## What is needed
Beginning with the line containing "Video frames at" and ending with the line containing "[00:04:50.16]", write out each line of the records below exactly; pictures and lines outside that range are left out.

## Task data
------
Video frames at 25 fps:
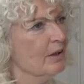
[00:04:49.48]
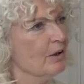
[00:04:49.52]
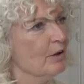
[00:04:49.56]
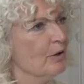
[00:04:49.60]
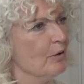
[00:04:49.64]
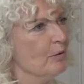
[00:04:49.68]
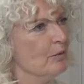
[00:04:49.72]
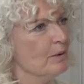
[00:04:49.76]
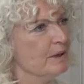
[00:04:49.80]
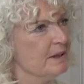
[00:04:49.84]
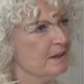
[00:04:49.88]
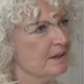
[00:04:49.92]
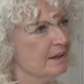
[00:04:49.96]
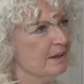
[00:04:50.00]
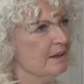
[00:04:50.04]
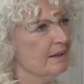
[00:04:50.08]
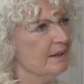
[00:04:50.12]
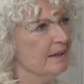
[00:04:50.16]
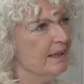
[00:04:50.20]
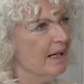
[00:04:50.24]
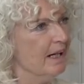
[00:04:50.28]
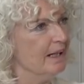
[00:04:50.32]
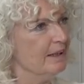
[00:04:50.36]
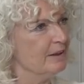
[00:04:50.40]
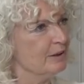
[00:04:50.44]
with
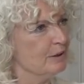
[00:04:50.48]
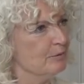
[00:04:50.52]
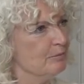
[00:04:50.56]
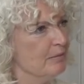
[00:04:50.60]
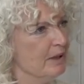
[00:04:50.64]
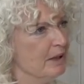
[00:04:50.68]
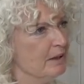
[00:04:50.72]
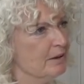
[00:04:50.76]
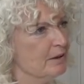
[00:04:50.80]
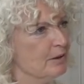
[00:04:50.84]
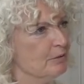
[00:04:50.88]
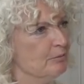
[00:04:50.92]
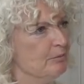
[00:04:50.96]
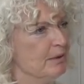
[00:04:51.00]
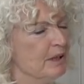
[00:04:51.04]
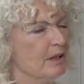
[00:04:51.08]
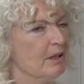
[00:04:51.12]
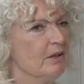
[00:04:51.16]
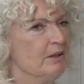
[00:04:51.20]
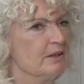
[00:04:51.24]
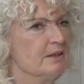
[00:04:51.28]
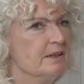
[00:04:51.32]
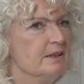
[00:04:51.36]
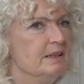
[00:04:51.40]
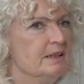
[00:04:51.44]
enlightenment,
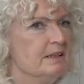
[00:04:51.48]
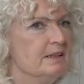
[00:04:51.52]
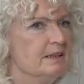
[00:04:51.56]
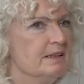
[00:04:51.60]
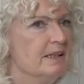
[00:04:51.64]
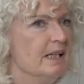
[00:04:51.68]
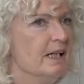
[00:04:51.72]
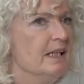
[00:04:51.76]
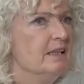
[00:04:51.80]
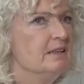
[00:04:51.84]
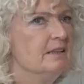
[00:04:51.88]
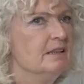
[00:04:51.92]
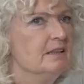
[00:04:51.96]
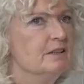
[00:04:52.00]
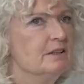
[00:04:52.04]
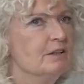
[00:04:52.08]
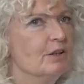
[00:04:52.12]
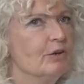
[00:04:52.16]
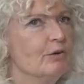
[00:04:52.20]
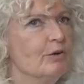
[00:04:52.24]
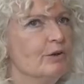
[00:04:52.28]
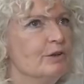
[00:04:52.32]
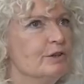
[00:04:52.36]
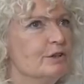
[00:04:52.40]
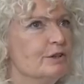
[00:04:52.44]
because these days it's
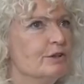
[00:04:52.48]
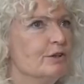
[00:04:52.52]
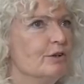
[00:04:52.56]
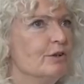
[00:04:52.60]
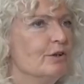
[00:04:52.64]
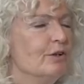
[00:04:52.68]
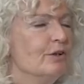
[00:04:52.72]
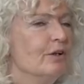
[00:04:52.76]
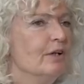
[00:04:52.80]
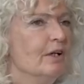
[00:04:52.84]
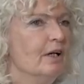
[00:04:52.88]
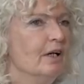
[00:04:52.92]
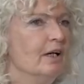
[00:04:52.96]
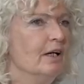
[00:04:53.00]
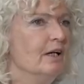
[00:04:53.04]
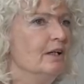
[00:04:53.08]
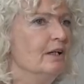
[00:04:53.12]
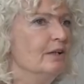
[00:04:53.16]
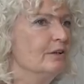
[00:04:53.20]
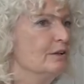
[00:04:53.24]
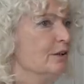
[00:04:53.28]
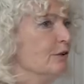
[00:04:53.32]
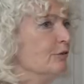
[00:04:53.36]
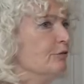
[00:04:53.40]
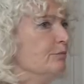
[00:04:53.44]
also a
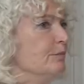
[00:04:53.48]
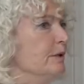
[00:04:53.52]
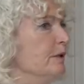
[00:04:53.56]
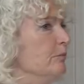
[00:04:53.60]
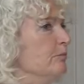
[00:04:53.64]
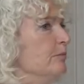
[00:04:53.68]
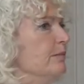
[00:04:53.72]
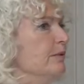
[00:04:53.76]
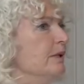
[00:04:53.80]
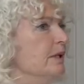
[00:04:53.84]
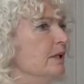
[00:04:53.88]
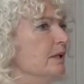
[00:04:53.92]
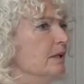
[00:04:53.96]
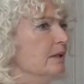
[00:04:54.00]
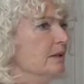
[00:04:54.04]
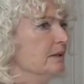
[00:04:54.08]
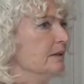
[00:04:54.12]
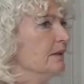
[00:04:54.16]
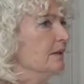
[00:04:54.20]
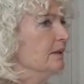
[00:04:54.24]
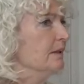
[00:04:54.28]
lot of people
------
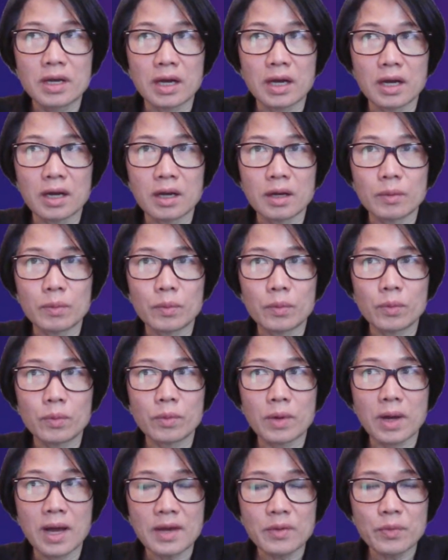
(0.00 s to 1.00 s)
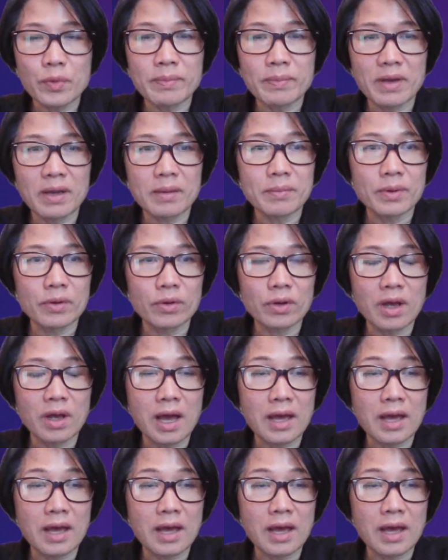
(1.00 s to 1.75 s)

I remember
------
## Output
Video frames at 25 fps:
[00:04:49.48]
[00:04:49.52]
[00:04:49.56]
[00:04:49.60]
[00:04:49.64]
[00:04:49.68]
[00:04:49.72]
[00:04:49.76]
[00:04:49.80]
[00:04:49.84]
[00:04:49.88]
[00:04:49.92]
[00:04:49.96]
[00:04:50.00]
[00:04:50.04]
[00:04:50.08]
[00:04:50.12]
[00:04:50.16]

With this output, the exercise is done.